▶ **HOW TO COMPLETE THIS TASK**: Without including any picture, copy the entries that follow word for word.

▶ **Saved data entries**:

....................

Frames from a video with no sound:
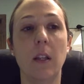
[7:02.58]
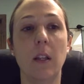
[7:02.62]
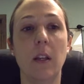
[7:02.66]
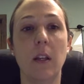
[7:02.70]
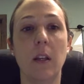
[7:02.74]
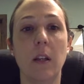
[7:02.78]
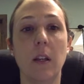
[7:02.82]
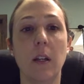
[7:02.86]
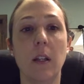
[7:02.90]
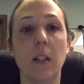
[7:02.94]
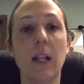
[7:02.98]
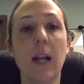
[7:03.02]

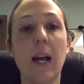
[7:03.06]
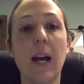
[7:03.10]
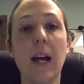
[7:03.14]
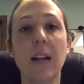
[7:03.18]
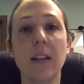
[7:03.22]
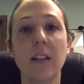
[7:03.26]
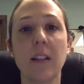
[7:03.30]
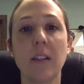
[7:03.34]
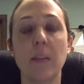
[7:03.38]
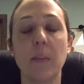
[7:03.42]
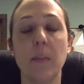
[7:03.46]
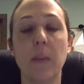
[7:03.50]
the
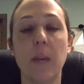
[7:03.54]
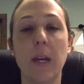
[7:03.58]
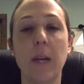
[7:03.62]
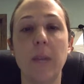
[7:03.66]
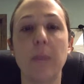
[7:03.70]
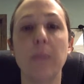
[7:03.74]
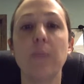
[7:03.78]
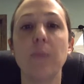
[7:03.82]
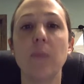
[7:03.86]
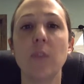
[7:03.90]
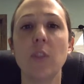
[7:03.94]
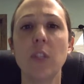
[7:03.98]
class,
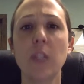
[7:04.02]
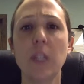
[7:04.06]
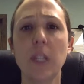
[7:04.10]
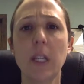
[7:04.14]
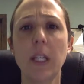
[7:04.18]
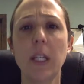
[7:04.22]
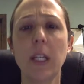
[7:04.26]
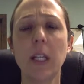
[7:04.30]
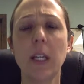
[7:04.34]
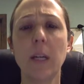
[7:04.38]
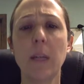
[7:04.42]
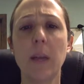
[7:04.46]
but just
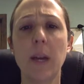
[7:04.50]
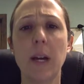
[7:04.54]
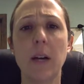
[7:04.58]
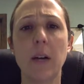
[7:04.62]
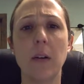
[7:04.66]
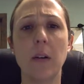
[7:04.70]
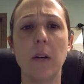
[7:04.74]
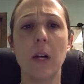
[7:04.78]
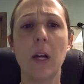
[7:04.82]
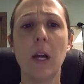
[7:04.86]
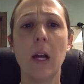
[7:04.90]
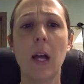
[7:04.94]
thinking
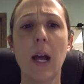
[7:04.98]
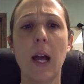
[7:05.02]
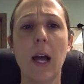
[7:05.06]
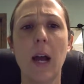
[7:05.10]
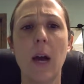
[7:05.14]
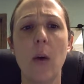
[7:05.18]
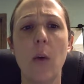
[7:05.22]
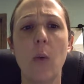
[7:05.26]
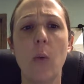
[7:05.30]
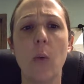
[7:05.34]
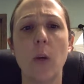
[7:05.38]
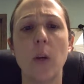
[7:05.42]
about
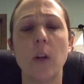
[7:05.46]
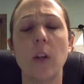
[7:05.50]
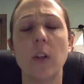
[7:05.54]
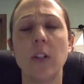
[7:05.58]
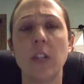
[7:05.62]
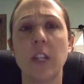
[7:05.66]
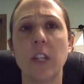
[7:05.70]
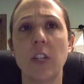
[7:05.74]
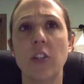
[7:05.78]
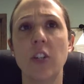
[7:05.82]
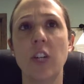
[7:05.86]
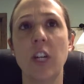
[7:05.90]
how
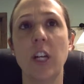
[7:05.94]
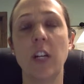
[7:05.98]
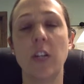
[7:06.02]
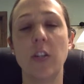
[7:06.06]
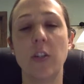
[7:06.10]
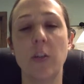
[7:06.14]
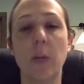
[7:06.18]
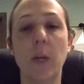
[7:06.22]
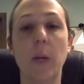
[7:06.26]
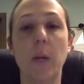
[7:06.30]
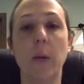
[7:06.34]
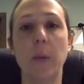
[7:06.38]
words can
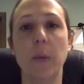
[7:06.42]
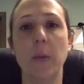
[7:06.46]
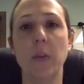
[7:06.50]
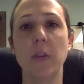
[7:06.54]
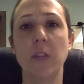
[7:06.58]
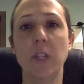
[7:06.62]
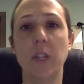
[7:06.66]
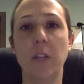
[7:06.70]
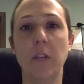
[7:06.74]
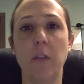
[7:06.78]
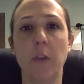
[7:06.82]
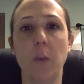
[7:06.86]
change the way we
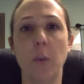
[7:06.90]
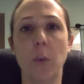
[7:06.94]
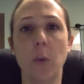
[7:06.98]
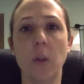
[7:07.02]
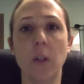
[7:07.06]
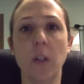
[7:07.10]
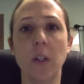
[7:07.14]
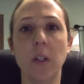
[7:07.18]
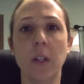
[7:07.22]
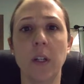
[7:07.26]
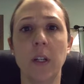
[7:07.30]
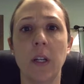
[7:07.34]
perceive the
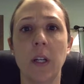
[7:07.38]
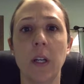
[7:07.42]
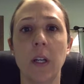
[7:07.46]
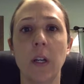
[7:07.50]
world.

....................

▶ **ANSWER TO THIS PROBLEM**:
Frames from a video with no sound:
[7:02.58]
[7:02.62]
[7:02.66]
[7:02.70]
[7:02.74]
[7:02.78]
[7:02.82]
[7:02.86]
[7:02.90]
[7:02.94]
[7:02.98]
[7:03.02]

[7:03.06]
[7:03.10]
[7:03.14]
[7:03.18]
[7:03.22]
[7:03.26]
[7:03.30]
[7:03.34]
[7:03.38]
[7:03.42]
[7:03.46]
[7:03.50]
the
[7:03.54]
[7:03.58]
[7:03.62]
[7:03.66]
[7:03.70]
[7:03.74]
[7:03.78]
[7:03.82]
[7:03.86]
[7:03.90]
[7:03.94]
[7:03.98]
class,
[7:04.02]
[7:04.06]
[7:04.10]
[7:04.14]
[7:04.18]
[7:04.22]
[7:04.26]
[7:04.30]
[7:04.34]
[7:04.38]
[7:04.42]
[7:04.46]
but just
[7:04.50]
[7:04.54]
[7:04.58]
[7:04.62]
[7:04.66]
[7:04.70]
[7:04.74]
[7:04.78]
[7:04.82]
[7:04.86]
[7:04.90]
[7:04.94]
thinking
[7:04.98]
[7:05.02]
[7:05.06]
[7:05.10]
[7:05.14]
[7:05.18]
[7:05.22]
[7:05.26]
[7:05.30]
[7:05.34]
[7:05.38]
[7:05.42]
about
[7:05.46]
[7:05.50]
[7:05.54]
[7:05.58]
[7:05.62]
[7:05.66]
[7:05.70]
[7:05.74]
[7:05.78]
[7:05.82]
[7:05.86]
[7:05.90]
how
[7:05.94]
[7:05.98]
[7:06.02]
[7:06.06]
[7:06.10]
[7:06.14]
[7:06.18]
[7:06.22]
[7:06.26]
[7:06.30]
[7:06.34]
[7:06.38]
words can
[7:06.42]
[7:06.46]
[7:06.50]
[7:06.54]
[7:06.58]
[7:06.62]
[7:06.66]
[7:06.70]
[7:06.74]
[7:06.78]
[7:06.82]
[7:06.86]
change the way we
[7:06.90]
[7:06.94]
[7:06.98]
[7:07.02]
[7:07.06]
[7:07.10]
[7:07.14]
[7:07.18]
[7:07.22]
[7:07.26]
[7:07.30]
[7:07.34]
perceive the
[7:07.38]
[7:07.42]
[7:07.46]
[7:07.50]
world.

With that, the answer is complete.